In some cases, a phase 1 trial does not, in fact, represent the first
attempt to manipulate a particular biologic target – though the
researchers may be unaware of previous efforts. Clearly, we should not
be exposing people to such manipulation if it has been shown, in studies
in either humans or animals, to carry serious risks outweighing any
potential benefits. How would we respond if we were to learn that others
had abandoned CD28 agonists similar to TGN1412 because they produced an
overwhelming cytokine or immunologic response? This issue has become
more pressing as drug development, particularly of new biologic
compounds, has shifted to small biotechnology companies that lack the
massive “memory” of the large, integrated pharmaceutical companies that
have historically developed most drugs. Unfortunately, the companies
that generate early safety data consider them proprietary – a concern
that must somehow be reconciled with patients’ safety. Volunteers
rightly expect that we put their safety before competitive advantage,
and researchers have an ethical obligation to prevent the exposure of
additional volunteers to previously identified risks.

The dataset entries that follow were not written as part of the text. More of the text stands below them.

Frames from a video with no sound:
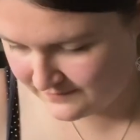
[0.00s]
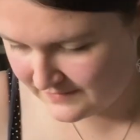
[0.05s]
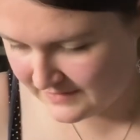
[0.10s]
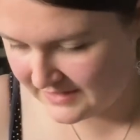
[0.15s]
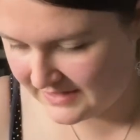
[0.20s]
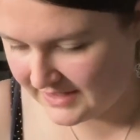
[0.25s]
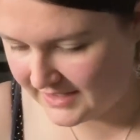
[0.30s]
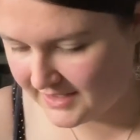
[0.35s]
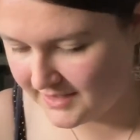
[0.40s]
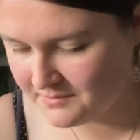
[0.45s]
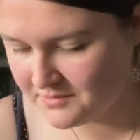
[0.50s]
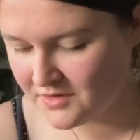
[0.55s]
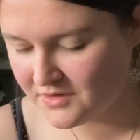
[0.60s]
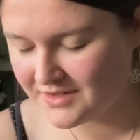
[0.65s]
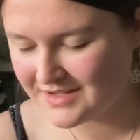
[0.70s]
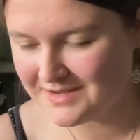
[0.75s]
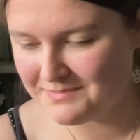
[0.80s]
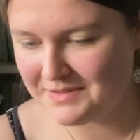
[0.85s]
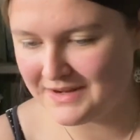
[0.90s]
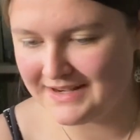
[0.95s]
And I'm not
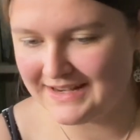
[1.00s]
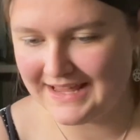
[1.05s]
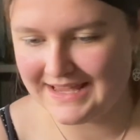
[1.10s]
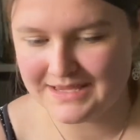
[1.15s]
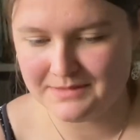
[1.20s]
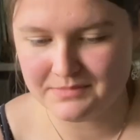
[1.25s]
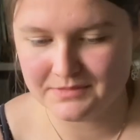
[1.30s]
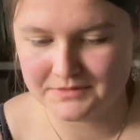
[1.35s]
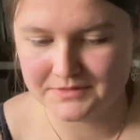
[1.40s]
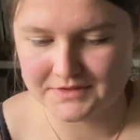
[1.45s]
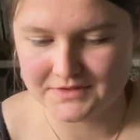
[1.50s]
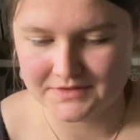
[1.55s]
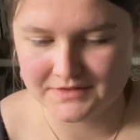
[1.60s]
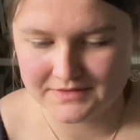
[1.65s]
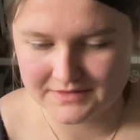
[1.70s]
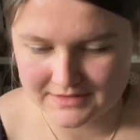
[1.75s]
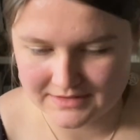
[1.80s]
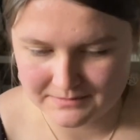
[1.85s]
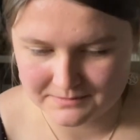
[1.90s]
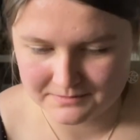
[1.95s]
going to put labels
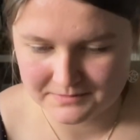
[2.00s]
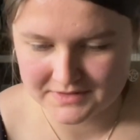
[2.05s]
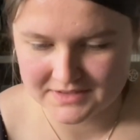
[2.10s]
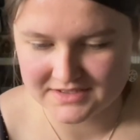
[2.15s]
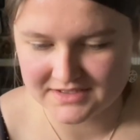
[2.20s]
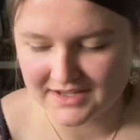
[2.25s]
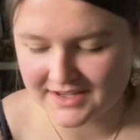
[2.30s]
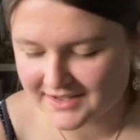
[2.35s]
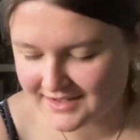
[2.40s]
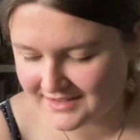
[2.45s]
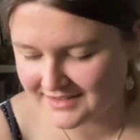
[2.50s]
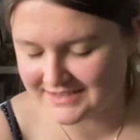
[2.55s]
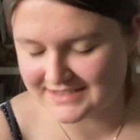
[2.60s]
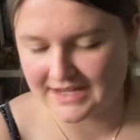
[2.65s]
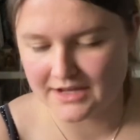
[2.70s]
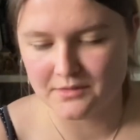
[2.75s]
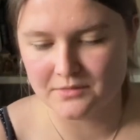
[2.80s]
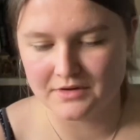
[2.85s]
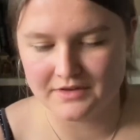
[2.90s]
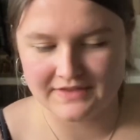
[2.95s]
on them because I can
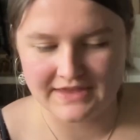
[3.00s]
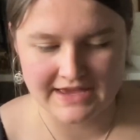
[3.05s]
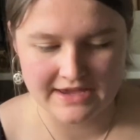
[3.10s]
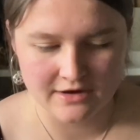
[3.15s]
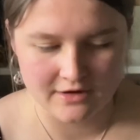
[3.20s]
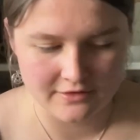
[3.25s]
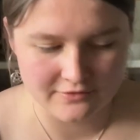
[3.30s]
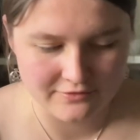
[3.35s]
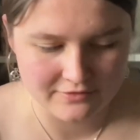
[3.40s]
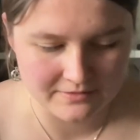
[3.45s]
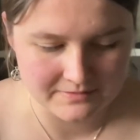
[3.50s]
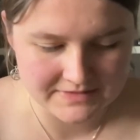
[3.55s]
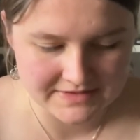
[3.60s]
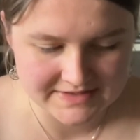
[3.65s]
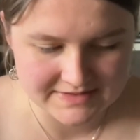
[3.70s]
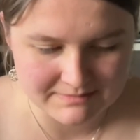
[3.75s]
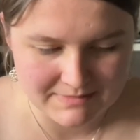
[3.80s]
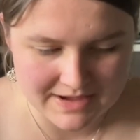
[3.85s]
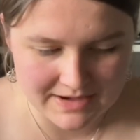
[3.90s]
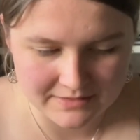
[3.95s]
tell what they are from the
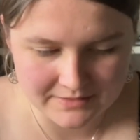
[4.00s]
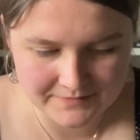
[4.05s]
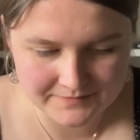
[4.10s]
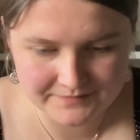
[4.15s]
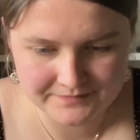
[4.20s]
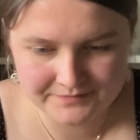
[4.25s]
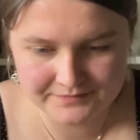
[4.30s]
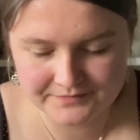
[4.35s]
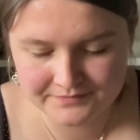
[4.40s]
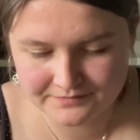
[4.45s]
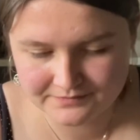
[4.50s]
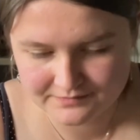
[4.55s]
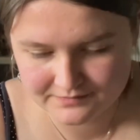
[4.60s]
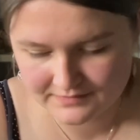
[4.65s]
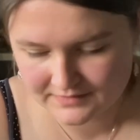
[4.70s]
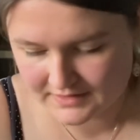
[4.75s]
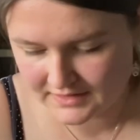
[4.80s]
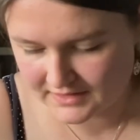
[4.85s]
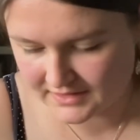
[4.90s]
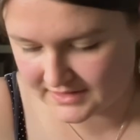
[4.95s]
smell.
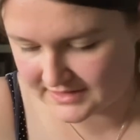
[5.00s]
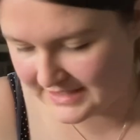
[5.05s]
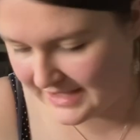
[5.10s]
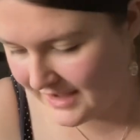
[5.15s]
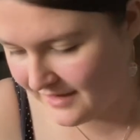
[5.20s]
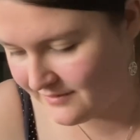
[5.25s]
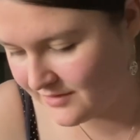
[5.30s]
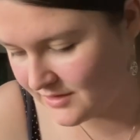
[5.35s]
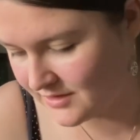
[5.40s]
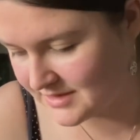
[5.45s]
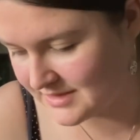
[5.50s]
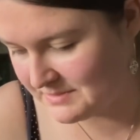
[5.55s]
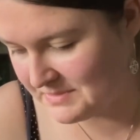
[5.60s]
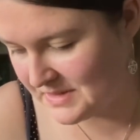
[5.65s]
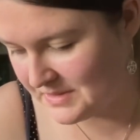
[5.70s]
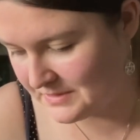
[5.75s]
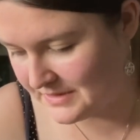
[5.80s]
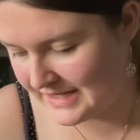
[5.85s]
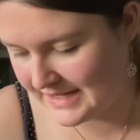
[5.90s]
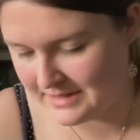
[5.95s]
Because I have got some
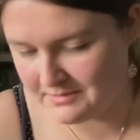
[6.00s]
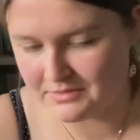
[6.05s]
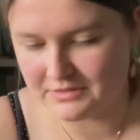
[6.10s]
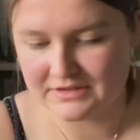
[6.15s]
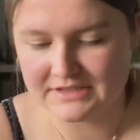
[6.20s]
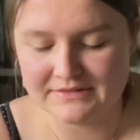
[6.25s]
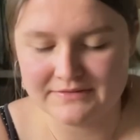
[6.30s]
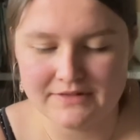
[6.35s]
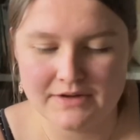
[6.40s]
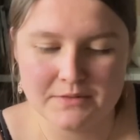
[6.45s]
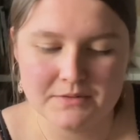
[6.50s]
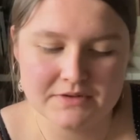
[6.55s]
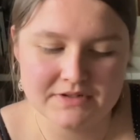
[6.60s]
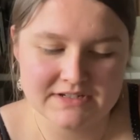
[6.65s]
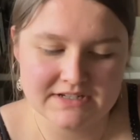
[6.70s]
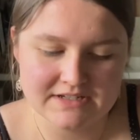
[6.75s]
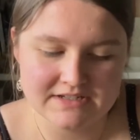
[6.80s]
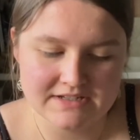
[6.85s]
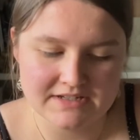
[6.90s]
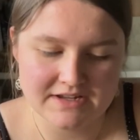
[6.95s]
little labels if I
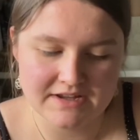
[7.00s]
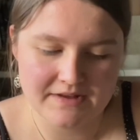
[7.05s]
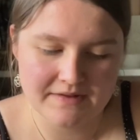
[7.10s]
wanted to.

How can we improve the knowledge base for designing trials of new drugs
directed at novel targets and make it available to developers and
regulators when they are considering the safety of such trials? One
approach would be to ensure that all data from preclinical drug research
are held in a secure database, indexed by biologic target, and
accessible only by major regulatory authorities, which are used to
handling confidential data. Registration of trials and storage and
retention of such data in a format accessible to regulators – regardless
of what decision was made regarding continued development of the
molecule – would increase the safety of future studies. If this system
were designed not to be so intrusive as to inhibit innovation but
nonetheless to provide sufficient transparency, it would help to ensure
that safety lessons need not be relearned repeatedly. Indeed, it is
difficult to imagine how regulators can currently approve phase 1
studies without access to such data in a readily searchable format
during the review process.
The details of this trial, including such crucial facts as the dose,
rate of drug administration, planned number of doses, intervals between
doses, and even whether multiple doses were received by any volunteer,
were initially kept confidential under current laws in the United
Kingdom. The MHRA has now decided to release the details of the trial,
including its protocol,1 which makes clear that the intent was to study
four groups of eight volunteers with each group receiving progressively
higher doses; two volunteers in each group were to receive placebo. Only
the first group was studied. However, this incident once again raises
the question of whether such trials should be registered in an
accessible database such as ClinicalTrials.gov.5 There are fundamental
questions about which, if any, details of a clinical trial involving
volunteers should ever be confidential or whether safety and ethics
principles can be ensured only by an open, transparent process in which
such trials and protocols are registered in a public database. This
issue has become more urgent in the light of both this recent incident
and the migration of clinical trials to less developed countries, where
oversight may be less rigorous.
Although it is important to emphasize that most phase 1 studies have
been safe, it is equally important to ensure that lessons are learned
from this experience and systems put in place to minimize the risk of
recurrence. We must not squander the experience of the participants in
such trials by failing to share the knowledge gained with their help. We
have an opportunity to learn from events in the TeGenero study how to
improve early drug evaluation, and we clearly need to do so as we
develop more and more new compounds. Academia, the pharmaceutical and
biotechnology industries, and regulators must work together to prevent
such clinical-research nightmares from happening in the future.